**Action item:** For the string "with", search the entries below and copy every line where it appears.

**Records for this exercise:**
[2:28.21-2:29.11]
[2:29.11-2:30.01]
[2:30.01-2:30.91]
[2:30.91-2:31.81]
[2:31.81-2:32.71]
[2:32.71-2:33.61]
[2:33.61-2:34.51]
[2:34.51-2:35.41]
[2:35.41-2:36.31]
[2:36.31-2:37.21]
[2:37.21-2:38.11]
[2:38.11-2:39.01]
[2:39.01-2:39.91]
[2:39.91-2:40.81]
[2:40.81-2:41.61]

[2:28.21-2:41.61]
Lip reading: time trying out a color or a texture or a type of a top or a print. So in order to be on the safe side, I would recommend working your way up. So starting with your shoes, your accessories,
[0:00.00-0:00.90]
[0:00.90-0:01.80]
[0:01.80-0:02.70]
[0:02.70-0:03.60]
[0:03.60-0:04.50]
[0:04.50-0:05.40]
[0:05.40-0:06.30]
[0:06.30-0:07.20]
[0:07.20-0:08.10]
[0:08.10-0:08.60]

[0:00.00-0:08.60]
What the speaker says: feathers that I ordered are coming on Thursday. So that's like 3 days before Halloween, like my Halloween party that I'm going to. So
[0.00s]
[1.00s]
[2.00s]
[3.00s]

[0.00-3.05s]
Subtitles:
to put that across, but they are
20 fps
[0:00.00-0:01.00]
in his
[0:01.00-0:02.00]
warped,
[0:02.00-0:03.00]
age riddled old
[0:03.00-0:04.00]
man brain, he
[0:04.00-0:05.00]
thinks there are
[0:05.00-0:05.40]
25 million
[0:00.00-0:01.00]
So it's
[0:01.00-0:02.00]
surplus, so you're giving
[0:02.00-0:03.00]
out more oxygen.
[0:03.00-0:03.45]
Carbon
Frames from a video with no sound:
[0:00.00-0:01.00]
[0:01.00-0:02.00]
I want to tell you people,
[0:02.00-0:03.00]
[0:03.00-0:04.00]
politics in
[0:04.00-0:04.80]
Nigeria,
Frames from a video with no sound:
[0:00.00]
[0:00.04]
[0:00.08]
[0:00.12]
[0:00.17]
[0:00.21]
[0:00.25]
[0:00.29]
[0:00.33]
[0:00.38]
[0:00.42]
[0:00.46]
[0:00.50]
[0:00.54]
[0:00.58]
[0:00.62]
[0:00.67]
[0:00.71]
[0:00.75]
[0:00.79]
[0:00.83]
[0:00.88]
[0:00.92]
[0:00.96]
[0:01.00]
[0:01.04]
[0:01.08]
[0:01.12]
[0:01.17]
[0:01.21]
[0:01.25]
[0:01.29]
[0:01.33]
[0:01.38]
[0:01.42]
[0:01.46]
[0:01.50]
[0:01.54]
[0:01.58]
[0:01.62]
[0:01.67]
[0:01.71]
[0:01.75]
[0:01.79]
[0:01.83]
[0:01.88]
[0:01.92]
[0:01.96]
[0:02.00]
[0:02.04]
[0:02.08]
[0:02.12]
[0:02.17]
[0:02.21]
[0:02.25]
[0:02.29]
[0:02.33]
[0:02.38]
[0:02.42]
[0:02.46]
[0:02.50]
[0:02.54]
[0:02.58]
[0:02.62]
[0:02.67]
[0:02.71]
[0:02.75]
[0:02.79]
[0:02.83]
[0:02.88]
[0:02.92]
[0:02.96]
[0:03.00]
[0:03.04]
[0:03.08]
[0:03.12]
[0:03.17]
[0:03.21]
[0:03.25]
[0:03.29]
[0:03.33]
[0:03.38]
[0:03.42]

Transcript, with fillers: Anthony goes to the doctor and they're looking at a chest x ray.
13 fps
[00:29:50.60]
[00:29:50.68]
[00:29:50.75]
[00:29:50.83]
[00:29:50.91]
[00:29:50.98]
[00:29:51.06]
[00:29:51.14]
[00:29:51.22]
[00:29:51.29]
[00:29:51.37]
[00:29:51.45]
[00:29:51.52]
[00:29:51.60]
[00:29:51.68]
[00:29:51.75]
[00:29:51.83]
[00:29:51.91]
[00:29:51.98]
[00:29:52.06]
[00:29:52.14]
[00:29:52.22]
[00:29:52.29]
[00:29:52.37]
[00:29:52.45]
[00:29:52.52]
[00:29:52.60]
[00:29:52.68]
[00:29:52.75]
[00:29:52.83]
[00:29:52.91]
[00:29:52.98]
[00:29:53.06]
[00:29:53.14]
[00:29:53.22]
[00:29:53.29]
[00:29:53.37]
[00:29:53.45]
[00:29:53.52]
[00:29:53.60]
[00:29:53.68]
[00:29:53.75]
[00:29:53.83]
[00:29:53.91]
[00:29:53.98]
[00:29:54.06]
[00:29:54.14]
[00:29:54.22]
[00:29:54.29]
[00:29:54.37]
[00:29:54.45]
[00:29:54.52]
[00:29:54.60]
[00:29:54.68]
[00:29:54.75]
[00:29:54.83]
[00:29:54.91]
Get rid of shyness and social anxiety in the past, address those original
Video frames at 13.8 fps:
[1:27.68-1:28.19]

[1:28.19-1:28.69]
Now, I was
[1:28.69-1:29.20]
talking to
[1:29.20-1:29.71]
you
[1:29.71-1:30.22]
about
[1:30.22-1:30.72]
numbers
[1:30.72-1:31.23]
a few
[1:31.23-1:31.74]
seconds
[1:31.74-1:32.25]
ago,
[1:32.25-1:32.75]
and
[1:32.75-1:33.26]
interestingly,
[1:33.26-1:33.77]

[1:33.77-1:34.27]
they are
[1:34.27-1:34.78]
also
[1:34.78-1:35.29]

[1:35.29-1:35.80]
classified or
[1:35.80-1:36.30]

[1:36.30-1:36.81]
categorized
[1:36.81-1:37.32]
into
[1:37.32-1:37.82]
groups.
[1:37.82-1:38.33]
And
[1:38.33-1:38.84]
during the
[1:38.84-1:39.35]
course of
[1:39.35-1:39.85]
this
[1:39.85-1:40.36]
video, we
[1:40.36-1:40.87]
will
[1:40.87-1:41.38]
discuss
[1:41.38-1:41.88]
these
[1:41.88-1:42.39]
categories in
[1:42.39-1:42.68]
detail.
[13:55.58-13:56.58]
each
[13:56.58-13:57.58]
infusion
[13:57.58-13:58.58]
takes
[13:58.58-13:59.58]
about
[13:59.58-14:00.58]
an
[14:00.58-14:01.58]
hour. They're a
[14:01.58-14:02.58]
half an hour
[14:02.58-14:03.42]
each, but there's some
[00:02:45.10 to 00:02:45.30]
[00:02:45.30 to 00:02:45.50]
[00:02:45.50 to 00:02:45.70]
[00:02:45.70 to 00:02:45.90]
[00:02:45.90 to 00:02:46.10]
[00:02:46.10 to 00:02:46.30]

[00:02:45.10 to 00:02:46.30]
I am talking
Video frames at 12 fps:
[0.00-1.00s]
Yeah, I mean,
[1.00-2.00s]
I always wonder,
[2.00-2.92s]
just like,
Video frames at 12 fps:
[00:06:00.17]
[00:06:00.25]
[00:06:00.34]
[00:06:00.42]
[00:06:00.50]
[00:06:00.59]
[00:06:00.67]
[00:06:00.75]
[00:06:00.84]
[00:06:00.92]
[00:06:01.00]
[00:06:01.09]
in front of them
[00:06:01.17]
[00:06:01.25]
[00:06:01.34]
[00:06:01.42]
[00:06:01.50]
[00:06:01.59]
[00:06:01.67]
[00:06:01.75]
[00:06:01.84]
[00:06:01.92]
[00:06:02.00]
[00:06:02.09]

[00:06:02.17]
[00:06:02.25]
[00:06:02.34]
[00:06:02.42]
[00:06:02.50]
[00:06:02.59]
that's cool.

**Task output:**
Lip reading: time trying out a color or a texture or a type of a top or a print. So in order to be on the safe side, I would recommend working your way up. So starting with your shoes, your accessories,
Frames from a video with no sound:
Frames from a video with no sound:
Transcript, with fillers: Anthony goes to the doctor and they're looking at a chest x ray.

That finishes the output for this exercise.